Michael Kuhn, 26, Economics
Michael Kuhn originally wanted to be a courtroom lawyer. His dad is an economist, though, and started taking him to conferences when he was 10 years old. While Kuhn never intended to follow in his dad’s professional footsteps, he says, “the effect of him being an economist on me had nothing to do with his work but a lot to do with how he taught me to think. From a young age, if I asked a question he thought I could answer, his first response would simply be, ‘Think!’"
When the younger Kuhn (who grew up in Ontario, Canada, and Santa Barbara, California) was a University of California-Los Angeles undergraduate, he declared economics as his major because the school offered no official pre-law track. Once he started taking the classes, though, he grew interested. Michael Rothschild, Kuhn’s undergraduate thesis advisor, introduced him to the value of early-childhood health and educational programs, like WIC and Head Start, from an economic perspective.
(Photo: Michael Kuhn)
Years later, halfway through his Ph.D. at the University of California-San Diego, Kuhn got into a conversation with his fiancée, a social worker for foster children. “I was doing abstract lab experiments on choices in highly uncertain environments. She basically asked me, ‘What does this have to do with anything in the real world?’” Not long after that, Kuhn quit working on theoretical concepts and started doing data analysis instead.
“It was instantly rewarding,” he says, “but required a completely different knowledge base and toolkit.” Kuhn switched working groups within his department and had to start over when it came to proving to faculty members that he had the necessary skills. The next paper he wrote became the cornerstone of his future research—and helped him land a job as a professor at the University of Oregon, where he starts this fall.
“All the scenarios I examine are designed to inform policy relevant to low-income decision makers,” Kuhn says. Specifically, he studies the relationship between patience and financial decisions, especially in regard to how people spend or save limited resources, like food stamps or small paychecks. Welfare policies, he says, treat households as single decision-making units even though years of research prove that they’re not. One of his key findings is this: “Food stamps appear to be budgeted with more prudence when mothers have more control over access to them.”
Kuhn’s research is motivated by his belief that many social programs need to be redesigned. “The Earned Income Tax Credit, which is basically the pillar of current welfare policy,” he says, “is distributed in a great way to help households make big purchases—cars, college deposits, flat-screen TVs—but in the worst way possible to alleviate food insecurity.”
Kuhn wants to advocate for these redesigns via scientific research. He studies hard data from the real world and from lab experiments, and no longer has much patience for unsubstantiated conjecture: “Our textbooks are filled with theories and conclude with facts that contradict one another and prove all the theories to be incorrect.”

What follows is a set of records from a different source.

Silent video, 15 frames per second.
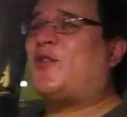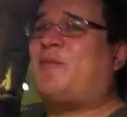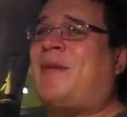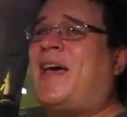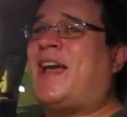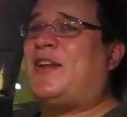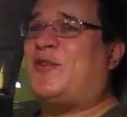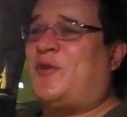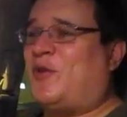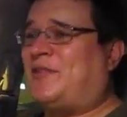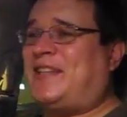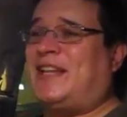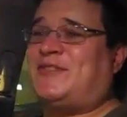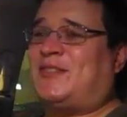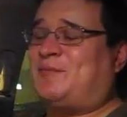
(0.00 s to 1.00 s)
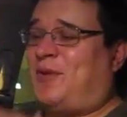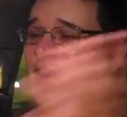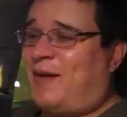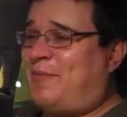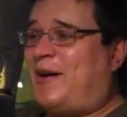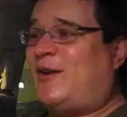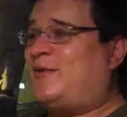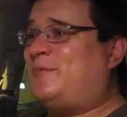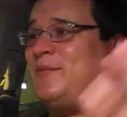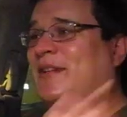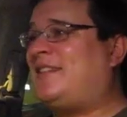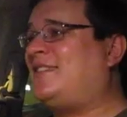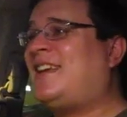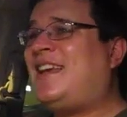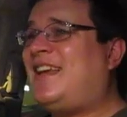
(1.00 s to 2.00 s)
her back and her tits just pop out,
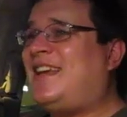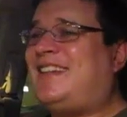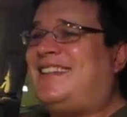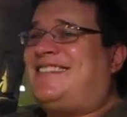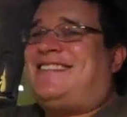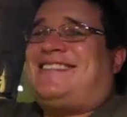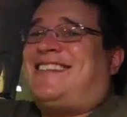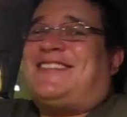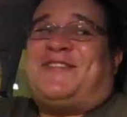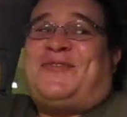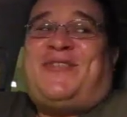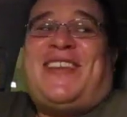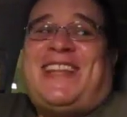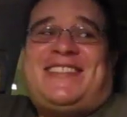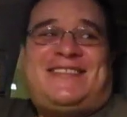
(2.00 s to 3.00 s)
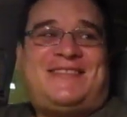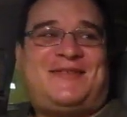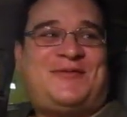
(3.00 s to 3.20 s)
but it doesn't fit.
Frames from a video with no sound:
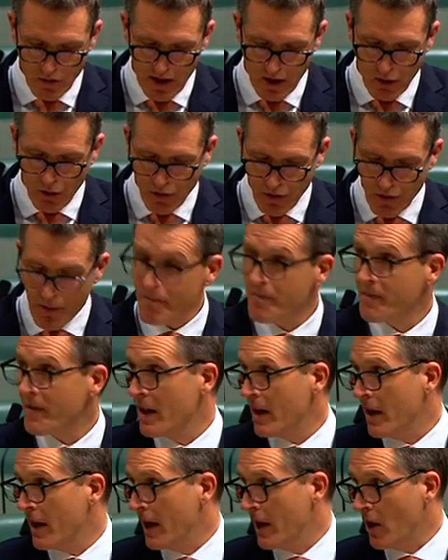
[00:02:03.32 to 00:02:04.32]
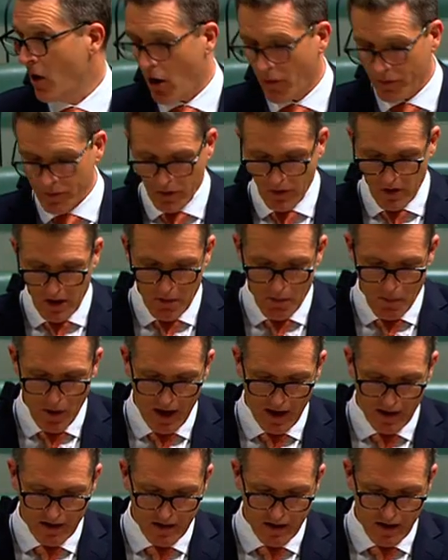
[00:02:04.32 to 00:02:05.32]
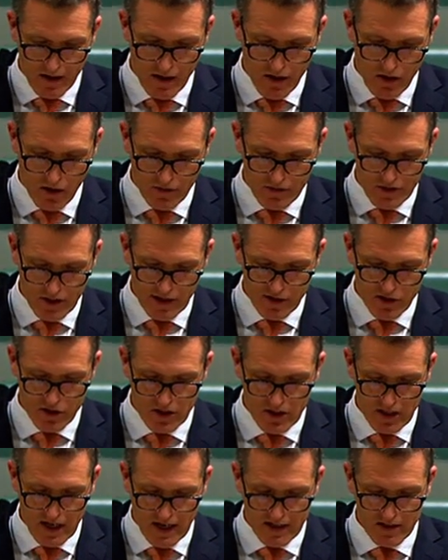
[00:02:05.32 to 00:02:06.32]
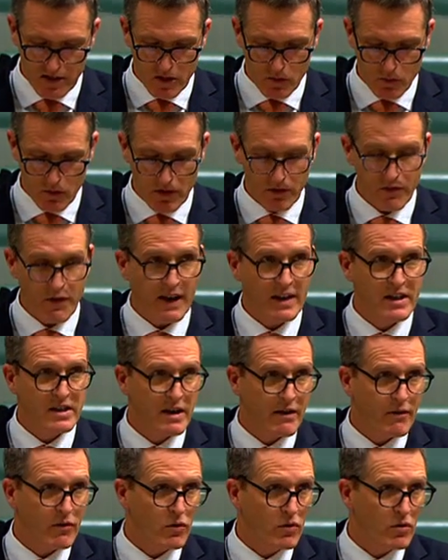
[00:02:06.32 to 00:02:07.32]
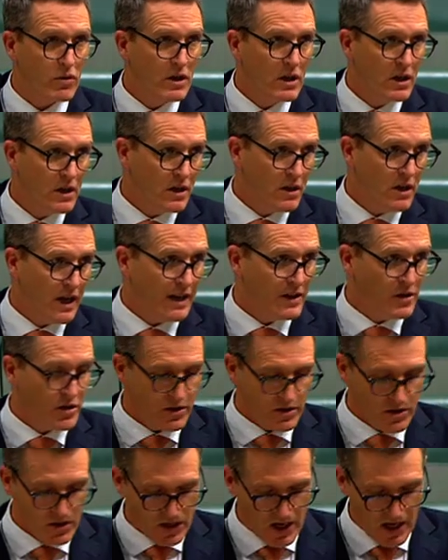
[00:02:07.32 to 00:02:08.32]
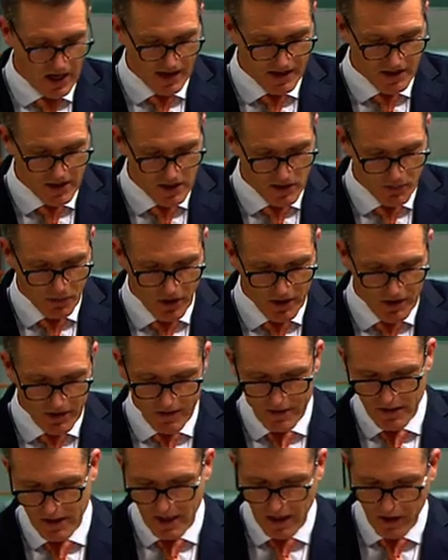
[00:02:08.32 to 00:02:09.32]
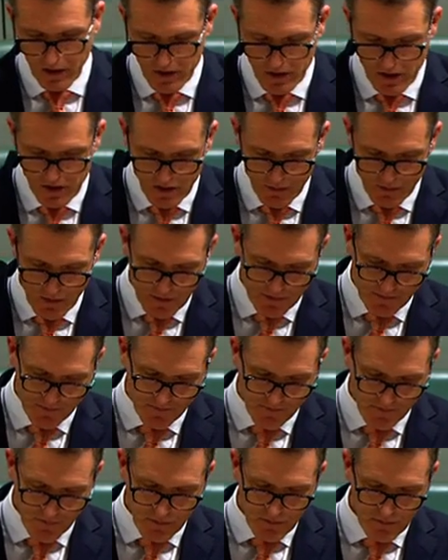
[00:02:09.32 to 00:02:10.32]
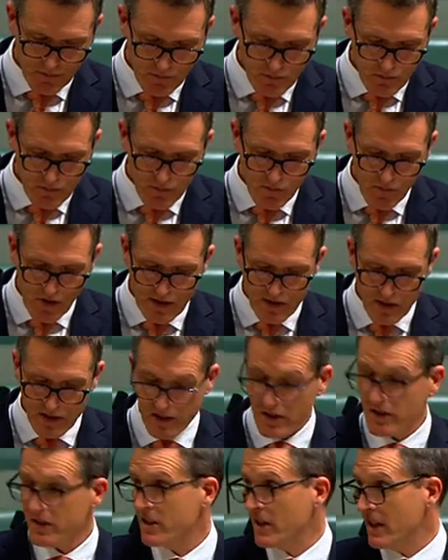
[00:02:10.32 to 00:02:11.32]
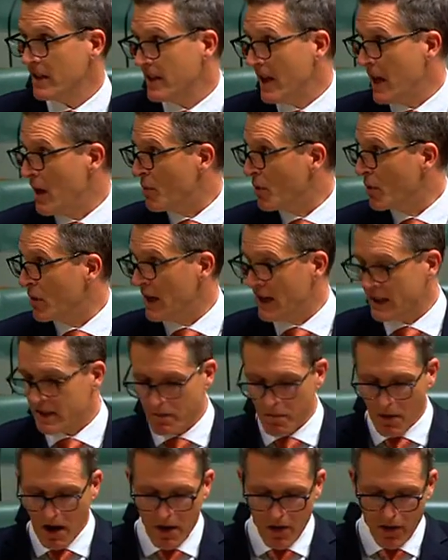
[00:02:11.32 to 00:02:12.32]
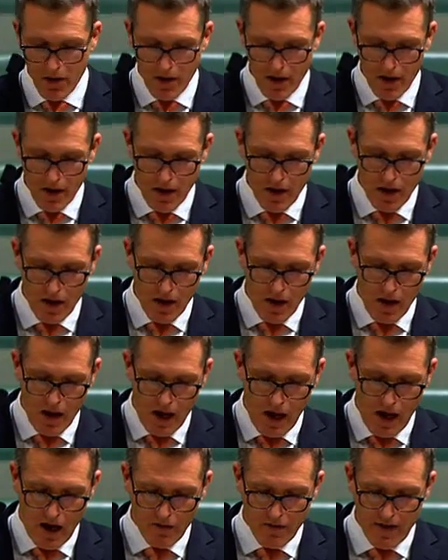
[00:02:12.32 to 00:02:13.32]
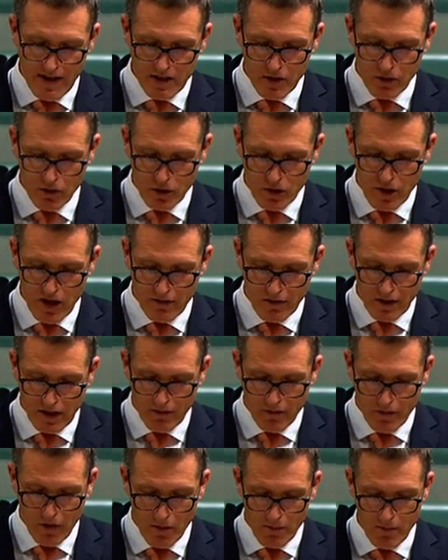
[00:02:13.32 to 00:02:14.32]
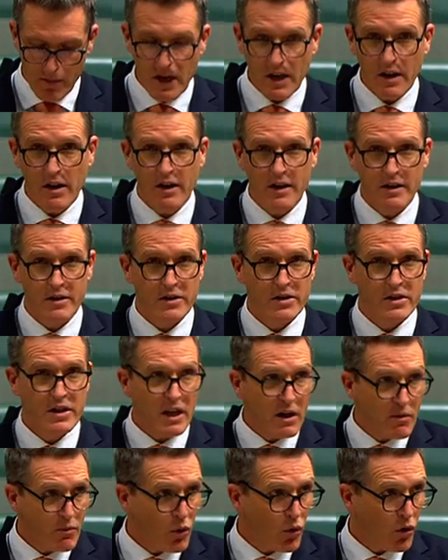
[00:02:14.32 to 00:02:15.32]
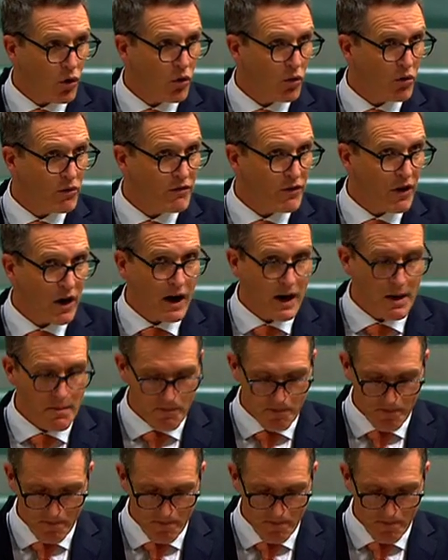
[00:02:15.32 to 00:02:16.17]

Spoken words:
health, and often the impact of such disasters will affect several nations and disparate ecosystems. Just as an example, last month a vessel travelling from India to Singapore caught fire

Kuhn surmises that this could be because economics is such a young field—only about 50 years old. But he also notes the divide between theoretical and applied economists. “No one works on Lamarckian theories of evolution anymore because experiments and observation proved him wrong,” he says. “Plenty of economists work on theories that we have known for decades are mostly incorrect, yet they still get used over and over again as justifications for all sorts of economic and social policy. This is frustrating and harmful, and I think it's my job to help make things better.”
Teaching is another part of his job that Kuhn takes seriously. It’s a skill he sees other graduate students not valuing enough, but his talent at it (“my Mock Trial skills come in handy,” he says) earned him UCSD’s Teaching Assistant Excellence Award.
He’s grateful for other strong teachers who have helped him along the way, especially James Andreoni, his thesis advisor at UCSD. “When my dad was a graduate student,” Kuhn says, “he had to make an appointment with his advisor's secretary days in advance to meet with him for an hour. I’ve had weeks where I've spent 10 hours in Jim's office without any appointments. This kind of generosity is surely costly to him, and being on the receiving end of it has affected my perspective on the job we do.”
Andreoni is shaping the kind of thinker Kuhn is becoming: “I tend to leap from idea to idea very quickly,” Kuhn says, “whereas he slows me down and gets me to think twice or three times about a statement before moving on. This is just as much about realizing an idea is much better than it sounds as realizing that a seemingly profound statement is actually quite stupid. I hope his deliberateness and clarity show up in my work for my entire career.”
That career is likely to affect policymaking, especially toward low-income families. Over the next decade or so, Kuhn sees himself doing practical work to improve financial rules and welfare programs. “Being a policy advocate for households is something that I think could provide immense value,” he says. “Hopefully by then economists might agree on something to advocate for.”
After granting the interview for this piece, Kuhn, who is mostly modest, worried that his responses to questions came off as self-righteous. “I should say,” he appended, “that many economists, old and young alike, share my sentiments about problems with rigid ideology among loud voices in the profession.”